I went to the Devil’s Gate area on a dark night and then again on a misty day after some much-needed L.A. rain. At night, the Devil’s Gate Dam, built in 1920, feels massive. While the walkway is lit with soft globes, when you peer down over the edge of the dam there is nothing but blackness and the sound of water lapping. It was too dim to see the devil’s-head rock, and I wasn’t sure exactly where to look. On the other side of the bridge, you could see the lights of JPL twinkling on the hillside. While there was plenty of light pollution emanating from nearby, you could still see some stars. My friend pointed to the milk-white constellation of Orion’s Belt.
Molly LambertBy daylight, the dam was much smaller than I’d imagined it was at night, and its emptiness less imposing. I followed a tunnel that leads through the dam into the park, to a muddy trail and hills verdant from the morning rain. After taking a series of wrong ways, I found the steep staircase that leads toward the gorge. I was convinced it would be too flooded to get close, but it was merely wet. The staircase cuts off abruptly at a viewpoint by the devil’s-head rock. There was a terrifying ladder descending further down to the tunnel — both covered in graffiti — that supposedly goes all the way through the mountain. At the top of the ladder, someone had thoughtfully tagged “666” in white spray paint. You could see the devil’s-head rock from the top. It is truly impressive; it truly looks like a devil. I was too scared to climb down the slippery ladder death cage into the swampy water at the bottom, so I stayed crouched at the top of the ledge, picturing how I would handle the situation if my friends who had chosen to descend just never came back, Picnic at Hanging Rock–style.

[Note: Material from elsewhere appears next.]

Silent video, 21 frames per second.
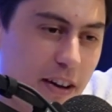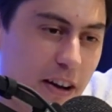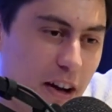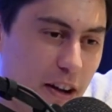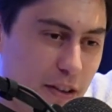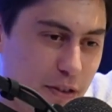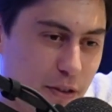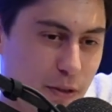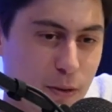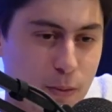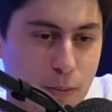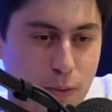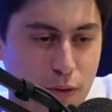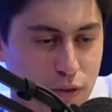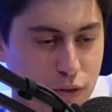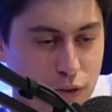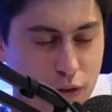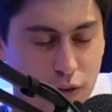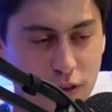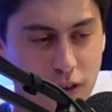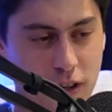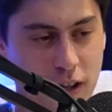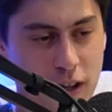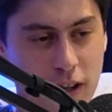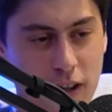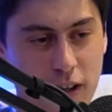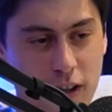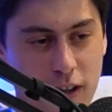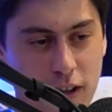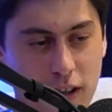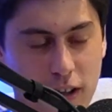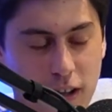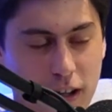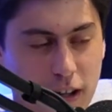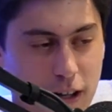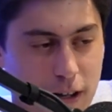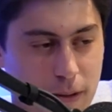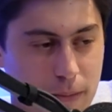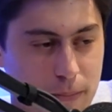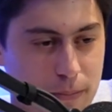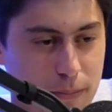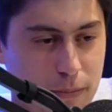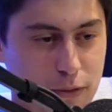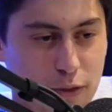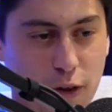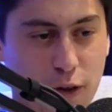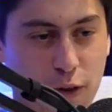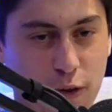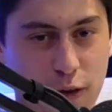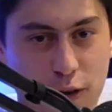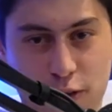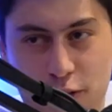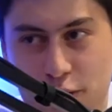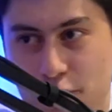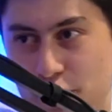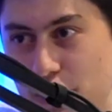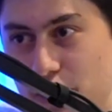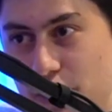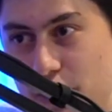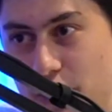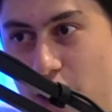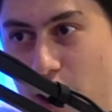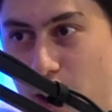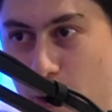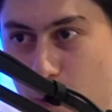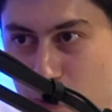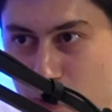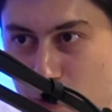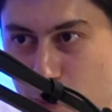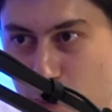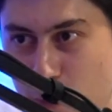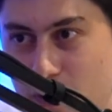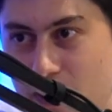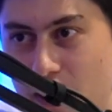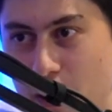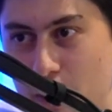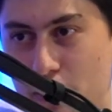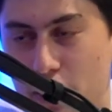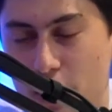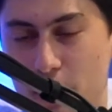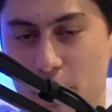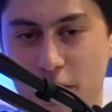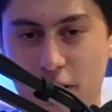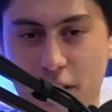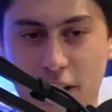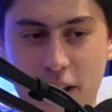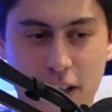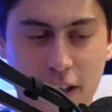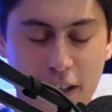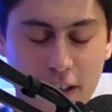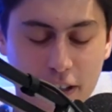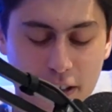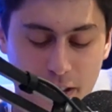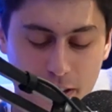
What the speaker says: at Arsenal, and was so close to helping them win that Premier League.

I did not feel any evil, but I did sense a strange, ancient energy — the vastness of nature and surreality of being inside the chapel of the wilderness while still being so close to Los Angeles, of being exactly where Parsons tested the limits of reality. There is a clear connection between the exhilarating vastness of nature and the massiveness of space. Space might be a desert, but even in the desert there is abundance. For space dreamers like Jack Parsons and Elon Musk, the universe could never be an airless void. It’s a sensual, orphic world of its own.